Hakeem waved his hand dismissively and interrupted “Mr. Banwo,” he said in a bored voice as if he was explaining a more than obvious point to a dimwit, reading his name off the card “as I have told your wife here, I understand perfectly. But the truth is that every patient feels their own case is an emergency, even the ones with mere headaches and tries to influence us to break protocols for them. It is the Nigerian way, but it is one of our jobs to maintain this order. Hence…”

This idiot was comparing this to a mere headache? Derin couldn’t control himself any longer. “What the fuck are you saying dude! Are you not a doctor? Do six month old babies develop boiling point temperatures over thirty minutes for regular ordinary ailments? You could do your job with some sense and at least take a frigging look at the baby!”

“Mr. Banwo, that is no way to talk to me, I am doing my job by being here and sorting the hullabaloo that you and your equally uncultured wife have raised here. I will not be insulted by your likes. Mr. Banwo…”

“Do not Mr. Banwo me! You are an insensitive clod of cold steel, the whole lot of you. This is not the hospital I remember this place to be as a kid.”

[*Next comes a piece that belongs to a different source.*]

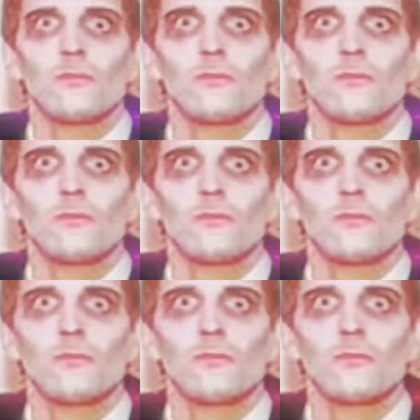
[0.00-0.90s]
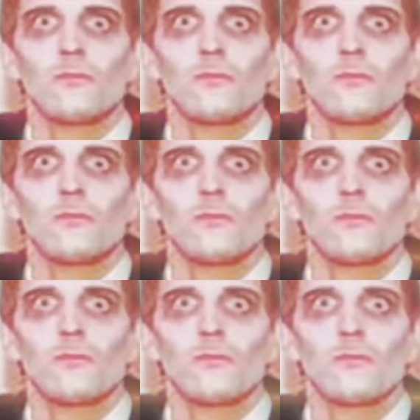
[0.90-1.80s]

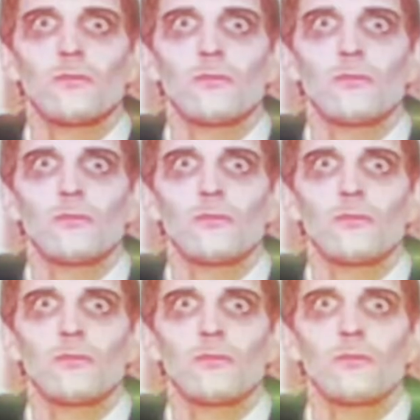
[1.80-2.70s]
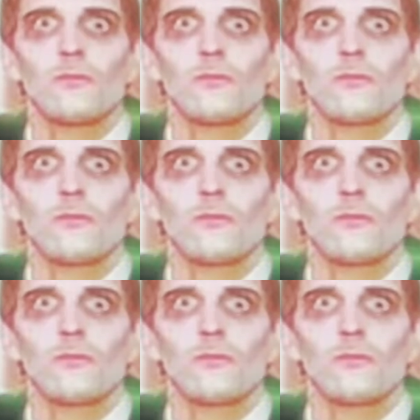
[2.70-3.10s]
[no speech]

“Well, it is not the hospital you came to as a kid. Things have changed since my father handed over the running of the place to me. I have made some changes and run this place differently now, Mr. We are now modern and orderly, and we have systems and protocols we follow strictly. Now if you don’t mind, I have real work to do.”

As if on cue, everyone went quiet. And it was in that sole moment of quiet that they noticed what had eluded them. For as they shouted and quarreled amongst each other, Isaac had become quiet. And he wasn’t having spasms this time, he was still. Awazi screamed.